→ **Record extracts**:
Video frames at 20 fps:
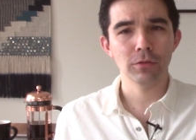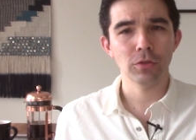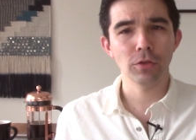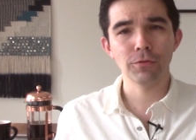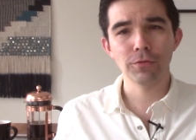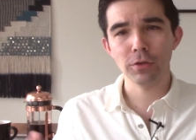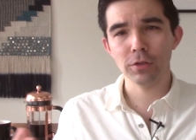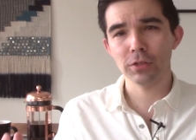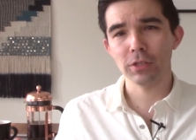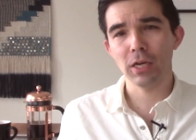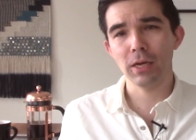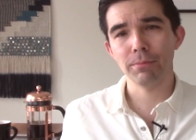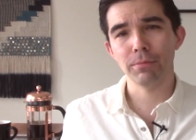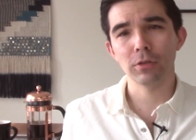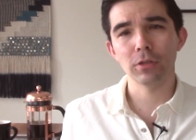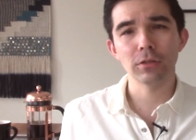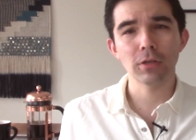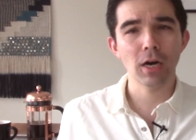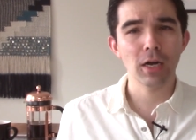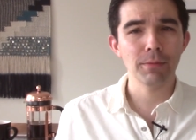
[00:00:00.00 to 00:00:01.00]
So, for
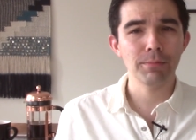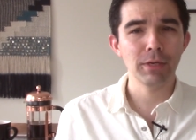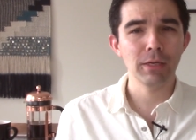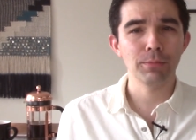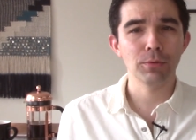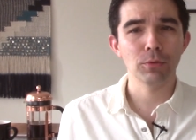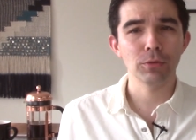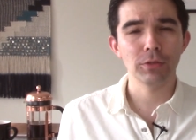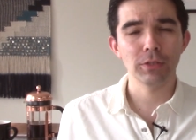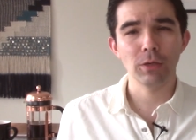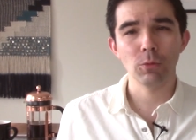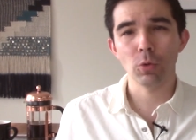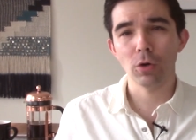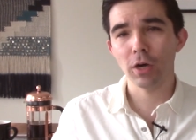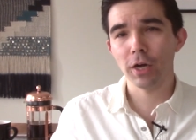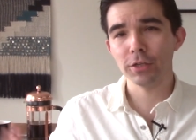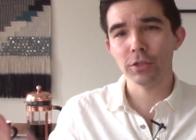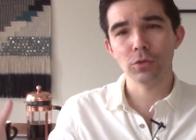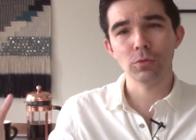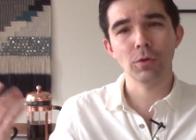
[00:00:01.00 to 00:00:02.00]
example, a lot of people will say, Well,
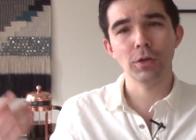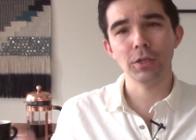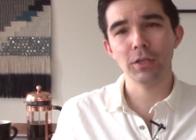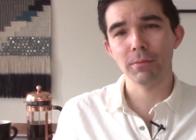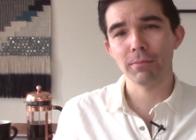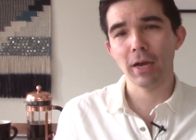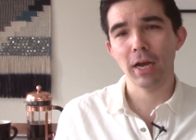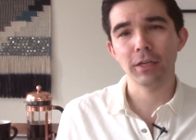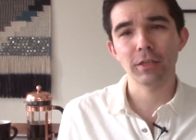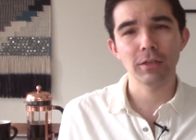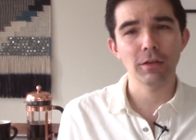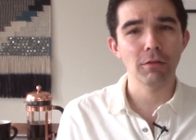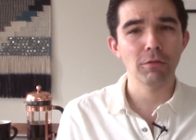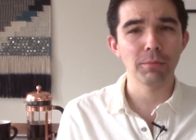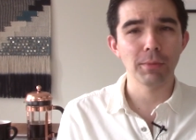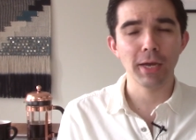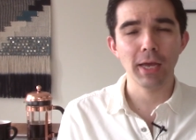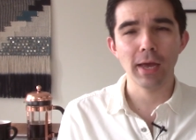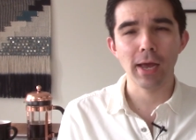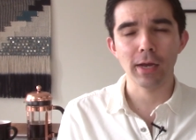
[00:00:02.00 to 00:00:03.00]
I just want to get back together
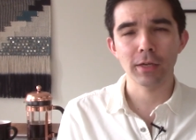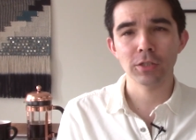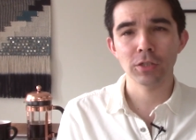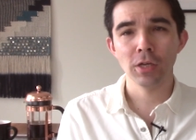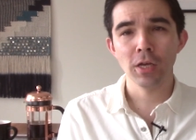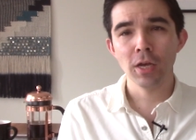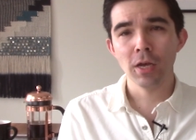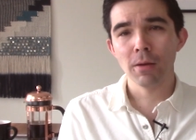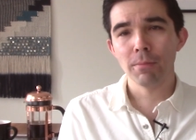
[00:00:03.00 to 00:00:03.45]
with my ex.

→ **Requirement**: Set the pictures aside and restate word for word only the lines from the line containing "[00:00:00.00 to 00:00:01.00]" through the end of the entries above, both included.

→ **Written solution**:
[00:00:00.00 to 00:00:01.00]
So, for
[00:00:01.00 to 00:00:02.00]
example, a lot of people will say, Well,
[00:00:02.00 to 00:00:03.00]
I just want to get back together
[00:00:03.00 to 00:00:03.45]
with my ex.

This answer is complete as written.